> _Exercise_
Restate the data that follows exactly as it stands, beginning with the first line and ending with the line that contains "[00:00:03.00 to 00:00:04.00]".

Data records:
━━━━━━━━━━━━━━━━━━━━━━━━━━━━━━
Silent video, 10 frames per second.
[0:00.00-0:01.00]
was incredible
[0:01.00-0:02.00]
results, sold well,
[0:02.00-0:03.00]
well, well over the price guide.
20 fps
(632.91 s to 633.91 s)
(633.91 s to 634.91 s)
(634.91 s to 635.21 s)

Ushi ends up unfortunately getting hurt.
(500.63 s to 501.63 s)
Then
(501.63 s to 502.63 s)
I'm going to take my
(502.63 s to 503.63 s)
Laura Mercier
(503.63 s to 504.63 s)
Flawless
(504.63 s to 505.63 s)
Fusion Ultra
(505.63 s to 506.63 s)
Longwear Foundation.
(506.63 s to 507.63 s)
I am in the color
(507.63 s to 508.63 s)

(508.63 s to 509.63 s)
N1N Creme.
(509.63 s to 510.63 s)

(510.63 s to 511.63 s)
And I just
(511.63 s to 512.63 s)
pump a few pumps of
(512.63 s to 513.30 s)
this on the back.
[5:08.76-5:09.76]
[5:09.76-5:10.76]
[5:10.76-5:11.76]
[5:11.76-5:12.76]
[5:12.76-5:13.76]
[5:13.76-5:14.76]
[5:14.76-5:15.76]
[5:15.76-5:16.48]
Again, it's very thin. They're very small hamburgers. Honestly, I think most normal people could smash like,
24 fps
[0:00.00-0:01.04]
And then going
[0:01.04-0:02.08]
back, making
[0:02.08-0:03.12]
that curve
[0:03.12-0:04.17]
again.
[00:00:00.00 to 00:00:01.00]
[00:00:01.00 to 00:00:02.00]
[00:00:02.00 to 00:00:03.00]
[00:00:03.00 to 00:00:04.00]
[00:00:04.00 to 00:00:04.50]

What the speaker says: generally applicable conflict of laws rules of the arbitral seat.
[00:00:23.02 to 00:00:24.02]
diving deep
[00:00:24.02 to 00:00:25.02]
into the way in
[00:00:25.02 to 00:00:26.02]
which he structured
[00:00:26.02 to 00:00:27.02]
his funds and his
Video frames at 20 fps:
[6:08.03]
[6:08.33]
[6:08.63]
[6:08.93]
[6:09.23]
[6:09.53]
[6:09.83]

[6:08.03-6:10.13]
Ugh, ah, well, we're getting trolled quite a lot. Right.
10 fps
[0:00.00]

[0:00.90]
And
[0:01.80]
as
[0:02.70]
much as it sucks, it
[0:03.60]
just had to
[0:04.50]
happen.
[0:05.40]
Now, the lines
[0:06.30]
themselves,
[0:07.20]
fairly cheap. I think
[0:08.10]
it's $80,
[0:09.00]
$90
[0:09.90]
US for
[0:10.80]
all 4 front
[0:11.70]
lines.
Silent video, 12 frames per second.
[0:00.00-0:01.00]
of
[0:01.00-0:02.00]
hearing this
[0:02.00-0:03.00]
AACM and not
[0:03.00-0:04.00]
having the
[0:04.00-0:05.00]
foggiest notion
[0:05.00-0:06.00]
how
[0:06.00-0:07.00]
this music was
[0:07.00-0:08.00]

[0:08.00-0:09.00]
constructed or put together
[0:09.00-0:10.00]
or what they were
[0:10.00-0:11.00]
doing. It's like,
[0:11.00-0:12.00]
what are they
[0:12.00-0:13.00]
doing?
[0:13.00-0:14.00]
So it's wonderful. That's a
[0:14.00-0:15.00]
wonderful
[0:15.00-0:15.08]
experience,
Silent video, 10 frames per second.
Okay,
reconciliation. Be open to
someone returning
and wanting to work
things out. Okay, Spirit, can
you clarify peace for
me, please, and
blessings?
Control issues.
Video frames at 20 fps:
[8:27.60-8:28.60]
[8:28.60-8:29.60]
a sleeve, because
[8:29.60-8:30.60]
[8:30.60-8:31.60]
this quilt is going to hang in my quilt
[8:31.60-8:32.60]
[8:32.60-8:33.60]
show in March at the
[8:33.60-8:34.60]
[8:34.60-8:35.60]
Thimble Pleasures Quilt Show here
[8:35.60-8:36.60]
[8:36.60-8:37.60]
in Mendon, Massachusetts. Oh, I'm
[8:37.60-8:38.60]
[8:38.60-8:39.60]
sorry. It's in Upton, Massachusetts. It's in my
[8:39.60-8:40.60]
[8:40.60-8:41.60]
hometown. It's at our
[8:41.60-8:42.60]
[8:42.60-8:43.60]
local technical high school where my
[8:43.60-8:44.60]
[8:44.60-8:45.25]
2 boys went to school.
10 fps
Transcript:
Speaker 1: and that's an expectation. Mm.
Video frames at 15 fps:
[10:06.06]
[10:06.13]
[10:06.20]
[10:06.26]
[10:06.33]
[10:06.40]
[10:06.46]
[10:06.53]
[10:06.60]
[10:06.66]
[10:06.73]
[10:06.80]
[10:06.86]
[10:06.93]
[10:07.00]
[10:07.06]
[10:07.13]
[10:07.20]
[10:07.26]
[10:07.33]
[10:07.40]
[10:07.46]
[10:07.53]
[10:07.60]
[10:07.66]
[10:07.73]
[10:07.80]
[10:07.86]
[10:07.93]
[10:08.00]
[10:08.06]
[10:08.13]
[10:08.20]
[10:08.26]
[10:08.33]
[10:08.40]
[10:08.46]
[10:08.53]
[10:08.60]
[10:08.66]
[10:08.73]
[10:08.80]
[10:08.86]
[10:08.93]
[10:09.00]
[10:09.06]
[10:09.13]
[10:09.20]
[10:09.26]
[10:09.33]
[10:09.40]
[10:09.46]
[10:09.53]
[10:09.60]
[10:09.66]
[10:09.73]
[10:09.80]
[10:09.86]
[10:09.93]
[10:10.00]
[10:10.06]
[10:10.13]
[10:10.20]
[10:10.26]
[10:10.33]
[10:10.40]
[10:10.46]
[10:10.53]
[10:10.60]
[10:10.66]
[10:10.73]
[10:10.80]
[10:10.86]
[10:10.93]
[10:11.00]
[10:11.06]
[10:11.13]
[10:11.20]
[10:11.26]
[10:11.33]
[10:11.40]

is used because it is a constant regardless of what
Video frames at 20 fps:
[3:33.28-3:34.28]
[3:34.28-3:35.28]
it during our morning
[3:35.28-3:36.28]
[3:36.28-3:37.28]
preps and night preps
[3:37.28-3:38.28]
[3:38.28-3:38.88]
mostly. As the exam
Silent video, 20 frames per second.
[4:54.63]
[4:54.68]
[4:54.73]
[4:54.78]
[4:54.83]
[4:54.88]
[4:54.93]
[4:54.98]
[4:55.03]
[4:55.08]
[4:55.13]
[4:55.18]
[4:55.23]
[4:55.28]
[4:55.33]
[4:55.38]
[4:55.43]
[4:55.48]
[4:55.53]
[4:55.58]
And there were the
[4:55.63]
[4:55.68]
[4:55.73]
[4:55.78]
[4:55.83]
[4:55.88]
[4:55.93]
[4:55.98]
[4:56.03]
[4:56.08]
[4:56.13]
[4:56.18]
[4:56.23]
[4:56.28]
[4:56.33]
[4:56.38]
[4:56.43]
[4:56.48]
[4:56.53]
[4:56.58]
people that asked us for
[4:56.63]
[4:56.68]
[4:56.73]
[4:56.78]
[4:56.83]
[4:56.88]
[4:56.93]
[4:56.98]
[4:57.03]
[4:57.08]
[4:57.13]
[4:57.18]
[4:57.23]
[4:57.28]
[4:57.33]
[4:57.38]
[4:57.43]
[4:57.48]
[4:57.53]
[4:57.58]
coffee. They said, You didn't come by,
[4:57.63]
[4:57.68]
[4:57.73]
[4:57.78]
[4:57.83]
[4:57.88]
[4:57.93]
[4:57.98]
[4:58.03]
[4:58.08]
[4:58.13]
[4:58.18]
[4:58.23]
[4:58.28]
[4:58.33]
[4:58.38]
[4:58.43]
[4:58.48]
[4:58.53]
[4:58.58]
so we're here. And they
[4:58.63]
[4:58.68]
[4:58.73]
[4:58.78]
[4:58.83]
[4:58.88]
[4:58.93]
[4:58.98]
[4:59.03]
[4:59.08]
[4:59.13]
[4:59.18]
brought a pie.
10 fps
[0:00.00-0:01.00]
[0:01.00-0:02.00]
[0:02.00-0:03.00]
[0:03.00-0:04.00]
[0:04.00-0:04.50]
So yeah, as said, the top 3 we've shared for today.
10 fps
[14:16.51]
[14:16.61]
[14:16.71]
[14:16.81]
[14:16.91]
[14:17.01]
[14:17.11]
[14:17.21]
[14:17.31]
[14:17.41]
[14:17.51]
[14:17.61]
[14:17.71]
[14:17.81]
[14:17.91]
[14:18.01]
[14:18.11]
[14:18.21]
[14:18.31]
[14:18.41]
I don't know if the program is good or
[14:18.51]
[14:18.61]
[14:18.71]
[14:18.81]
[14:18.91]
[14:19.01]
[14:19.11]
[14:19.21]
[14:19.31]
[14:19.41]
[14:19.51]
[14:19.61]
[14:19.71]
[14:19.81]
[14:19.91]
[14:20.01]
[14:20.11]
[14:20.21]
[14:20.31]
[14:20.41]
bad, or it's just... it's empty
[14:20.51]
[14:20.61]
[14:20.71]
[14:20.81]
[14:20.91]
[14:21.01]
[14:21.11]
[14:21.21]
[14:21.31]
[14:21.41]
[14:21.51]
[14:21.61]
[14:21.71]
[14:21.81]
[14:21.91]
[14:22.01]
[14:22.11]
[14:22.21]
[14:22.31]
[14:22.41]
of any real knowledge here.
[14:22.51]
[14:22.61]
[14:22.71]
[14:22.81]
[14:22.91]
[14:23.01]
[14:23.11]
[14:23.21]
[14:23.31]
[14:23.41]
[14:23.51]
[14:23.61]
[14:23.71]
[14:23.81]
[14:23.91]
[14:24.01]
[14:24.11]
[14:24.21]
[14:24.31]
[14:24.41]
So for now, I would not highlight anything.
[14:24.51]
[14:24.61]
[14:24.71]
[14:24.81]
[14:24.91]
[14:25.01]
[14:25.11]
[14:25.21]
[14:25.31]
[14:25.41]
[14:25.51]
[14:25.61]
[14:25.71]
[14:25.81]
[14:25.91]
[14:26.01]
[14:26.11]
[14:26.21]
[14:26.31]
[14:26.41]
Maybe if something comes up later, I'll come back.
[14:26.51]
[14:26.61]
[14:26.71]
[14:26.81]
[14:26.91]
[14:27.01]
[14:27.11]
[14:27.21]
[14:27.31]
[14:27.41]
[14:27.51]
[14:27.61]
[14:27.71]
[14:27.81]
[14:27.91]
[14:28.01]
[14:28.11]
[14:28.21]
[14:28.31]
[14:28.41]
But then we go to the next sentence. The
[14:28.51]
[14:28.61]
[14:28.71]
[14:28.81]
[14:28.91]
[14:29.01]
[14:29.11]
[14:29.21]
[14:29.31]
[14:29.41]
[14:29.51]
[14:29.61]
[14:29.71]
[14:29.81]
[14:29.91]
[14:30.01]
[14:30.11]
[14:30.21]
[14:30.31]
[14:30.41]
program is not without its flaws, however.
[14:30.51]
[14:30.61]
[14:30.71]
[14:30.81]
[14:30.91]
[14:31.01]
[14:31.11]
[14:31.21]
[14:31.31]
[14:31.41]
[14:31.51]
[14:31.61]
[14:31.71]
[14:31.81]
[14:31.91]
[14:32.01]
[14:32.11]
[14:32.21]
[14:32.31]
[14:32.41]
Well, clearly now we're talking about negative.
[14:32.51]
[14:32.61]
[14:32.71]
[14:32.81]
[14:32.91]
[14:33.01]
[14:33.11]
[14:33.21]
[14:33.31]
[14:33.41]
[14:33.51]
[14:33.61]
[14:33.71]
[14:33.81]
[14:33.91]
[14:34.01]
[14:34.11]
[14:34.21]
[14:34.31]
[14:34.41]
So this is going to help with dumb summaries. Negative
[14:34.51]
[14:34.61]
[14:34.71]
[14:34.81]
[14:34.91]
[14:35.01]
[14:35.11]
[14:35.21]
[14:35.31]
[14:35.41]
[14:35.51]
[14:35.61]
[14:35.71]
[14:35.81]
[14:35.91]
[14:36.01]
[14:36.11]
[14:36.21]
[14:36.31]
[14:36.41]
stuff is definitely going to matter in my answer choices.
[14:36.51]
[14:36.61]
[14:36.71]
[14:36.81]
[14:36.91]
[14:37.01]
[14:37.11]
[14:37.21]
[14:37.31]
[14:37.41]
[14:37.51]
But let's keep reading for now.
━━━━━━━━━━━━━━━━━━━━━━━━━━━━━━
> _Output below_
Silent video, 10 frames per second.
[0:00.00-0:01.00]
was incredible
[0:01.00-0:02.00]
results, sold well,
[0:02.00-0:03.00]
well, well over the price guide.
20 fps
(632.91 s to 633.91 s)
(633.91 s to 634.91 s)
(634.91 s to 635.21 s)

Ushi ends up unfortunately getting hurt.
(500.63 s to 501.63 s)
Then
(501.63 s to 502.63 s)
I'm going to take my
(502.63 s to 503.63 s)
Laura Mercier
(503.63 s to 504.63 s)
Flawless
(504.63 s to 505.63 s)
Fusion Ultra
(505.63 s to 506.63 s)
Longwear Foundation.
(506.63 s to 507.63 s)
I am in the color
(507.63 s to 508.63 s)

(508.63 s to 509.63 s)
N1N Creme.
(509.63 s to 510.63 s)

(510.63 s to 511.63 s)
And I just
(511.63 s to 512.63 s)
pump a few pumps of
(512.63 s to 513.30 s)
this on the back.
[5:08.76-5:09.76]
[5:09.76-5:10.76]
[5:10.76-5:11.76]
[5:11.76-5:12.76]
[5:12.76-5:13.76]
[5:13.76-5:14.76]
[5:14.76-5:15.76]
[5:15.76-5:16.48]
Again, it's very thin. They're very small hamburgers. Honestly, I think most normal people could smash like,
24 fps
[0:00.00-0:01.04]
And then going
[0:01.04-0:02.08]
back, making
[0:02.08-0:03.12]
that curve
[0:03.12-0:04.17]
again.
[00:00:00.00 to 00:00:01.00]
[00:00:01.00 to 00:00:02.00]
[00:00:02.00 to 00:00:03.00]
[00:00:03.00 to 00:00:04.00]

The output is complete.